Distributed by Warner Bros. and hauntingly scored by the GOAT of musical composers (my man John Williams), JFK is not necessarily about John F. Kennedy. I mean it kind of is but it's more so about the investigation into his assassination brought by real life district attorney Jim Garrison (played with straight-faced discipline by Kevin Costner).
JFK, well it's Oliver Stone in his heyday, providing the viewer with staggered editing, tons of scorching flashbacks, and grainy, accumulated archive footage that's anywhere from the late 50s to the end of the "Swinging Sixties". Back thirty-plus years ago, Stone was never about shooting a flick for the present day. He bled nostalgia, providing a sense of time and place that's impeccable and a shadowy set design for the ages. As Ian Anderson once quipped, "oh, we won't give in, let's go living in the past". Indeed.
Remembrance and expansion of conscience images aside, JFK gives Stone the chance to do what he does best, squeeze great performances from actors that have never been solely Oscar types. Hey look there's Kevin Bacon killing it as broken witness Willie O'Keefe. Look there's the late John Candy killing it as well as slobbery attorney Dean Andrews Jr. And oh yeah, Brian Doyle-Murray (Bill Murray's bro) channels a solid Jack Ruby (Kennedy demise enthusiasts totally know who Jack is).

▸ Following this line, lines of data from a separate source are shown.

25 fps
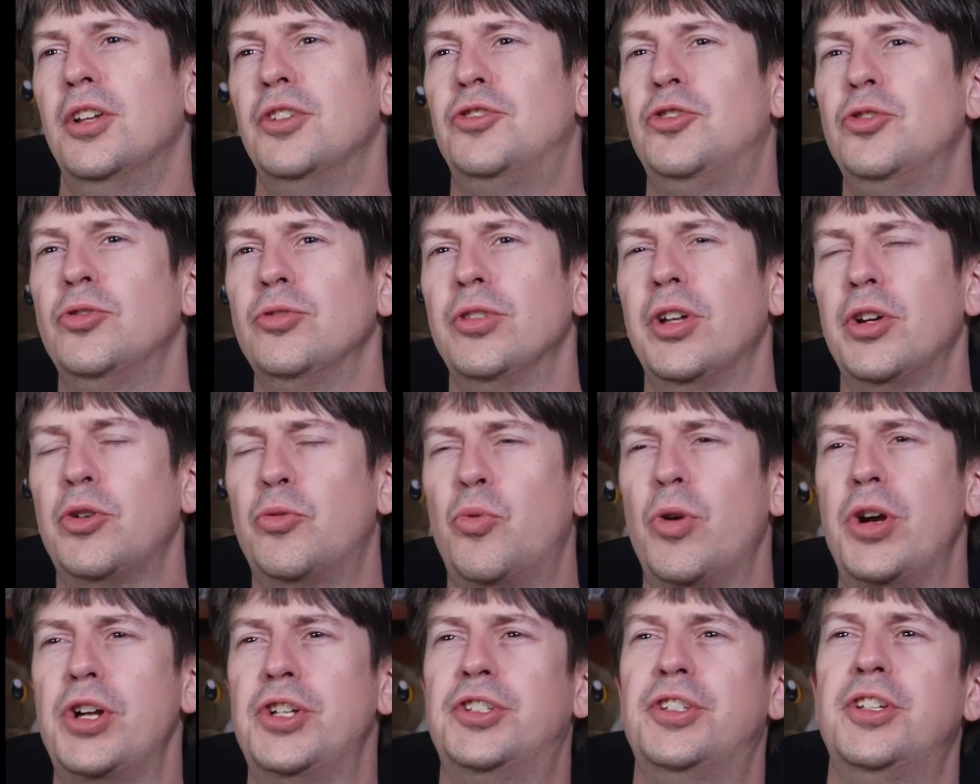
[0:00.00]
Do you like
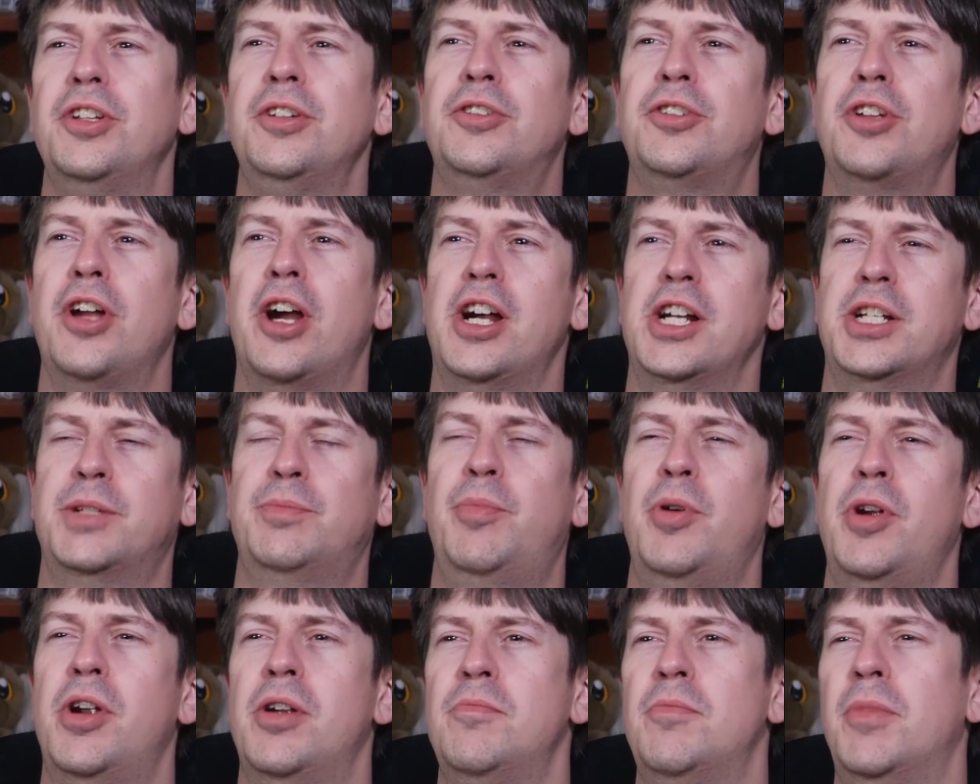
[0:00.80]
wasting
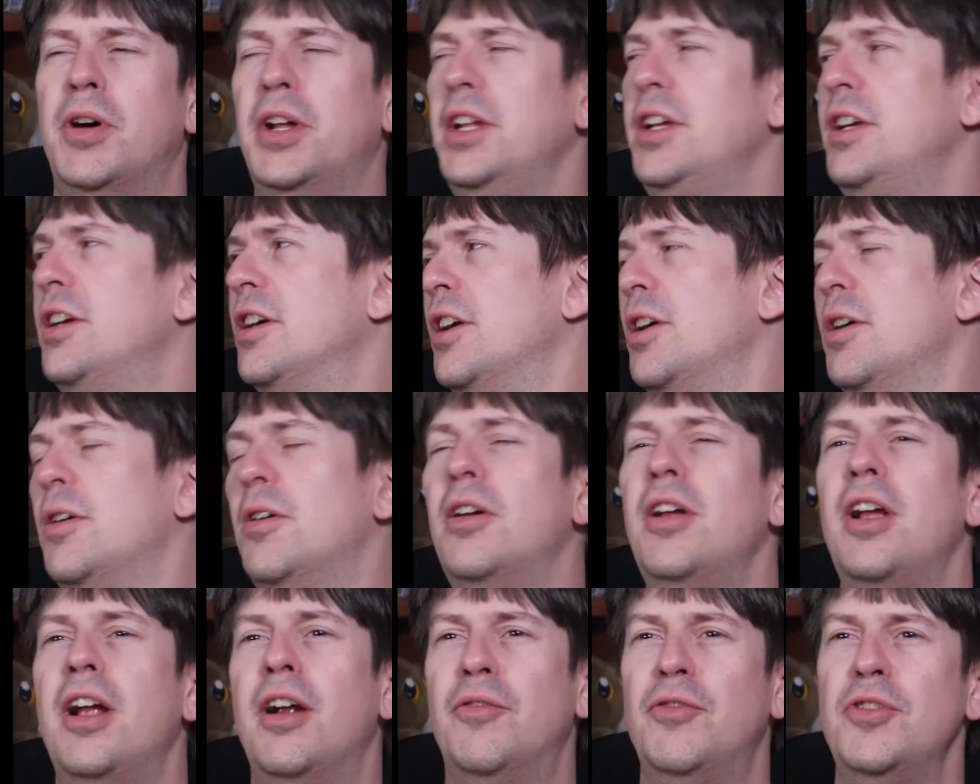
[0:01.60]
taxpayer money?
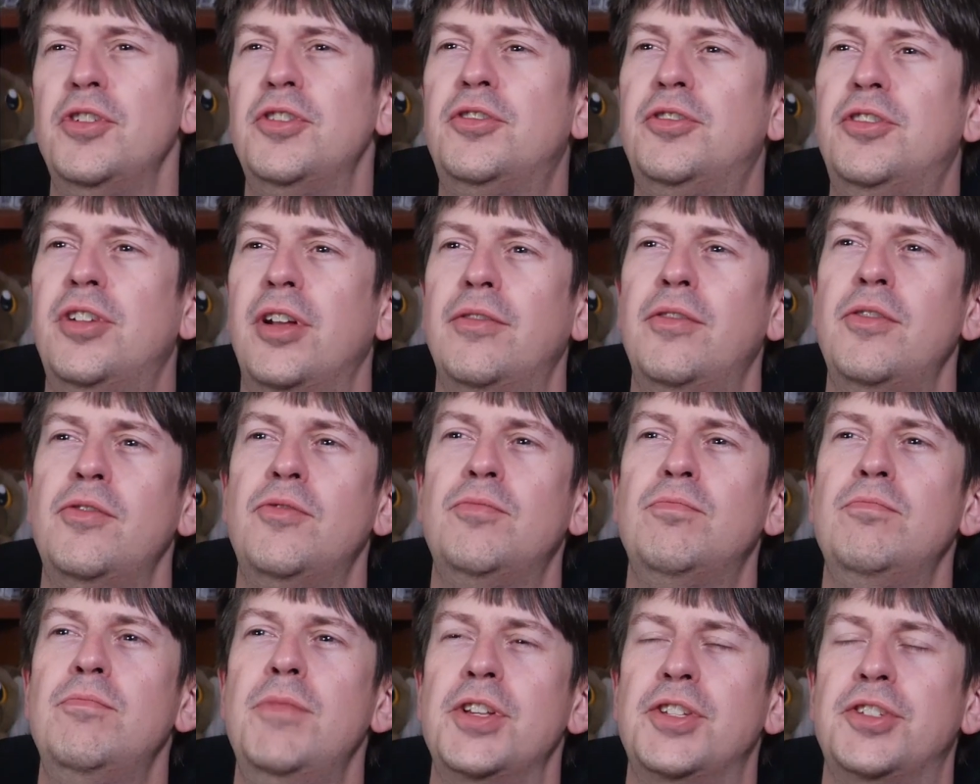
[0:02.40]
Every
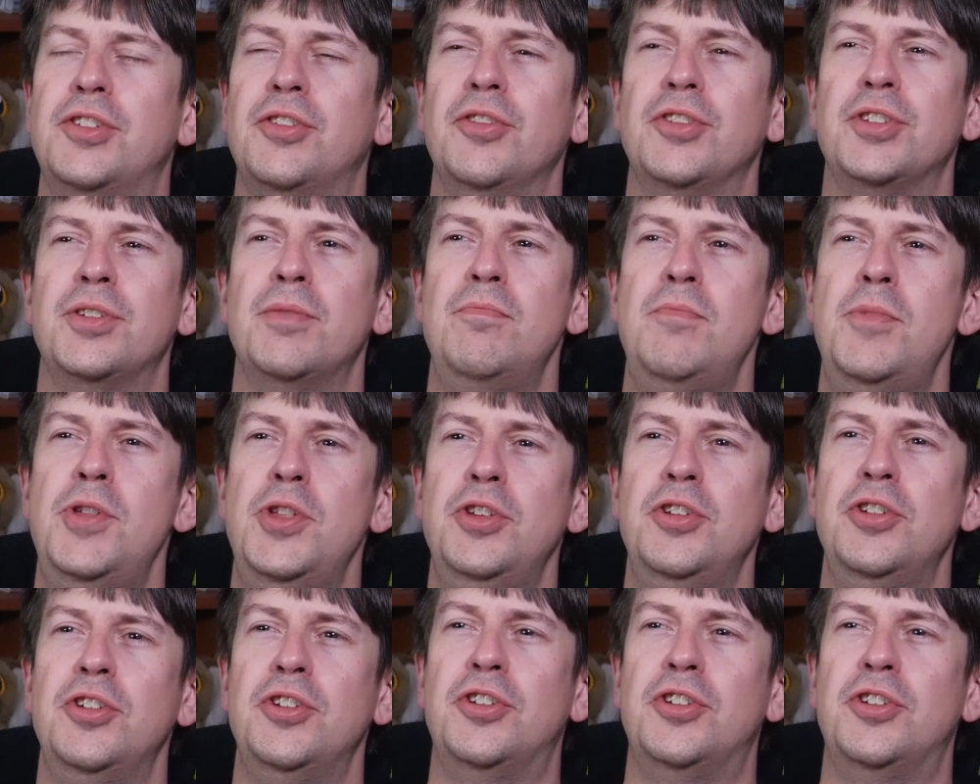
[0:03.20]
missile is $1 million.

Bottom line: whether you believe Stone's delirium vision of JFK or think it's just pure propaganda, what's on screen is compelling either way because of Oliver's knack for forcefully digging up American tragedies. His balls-out approach and total fearlessness here make him one of my all-time favorite filmmakers. "Let justice be done though the heaven's fall". Groovy man.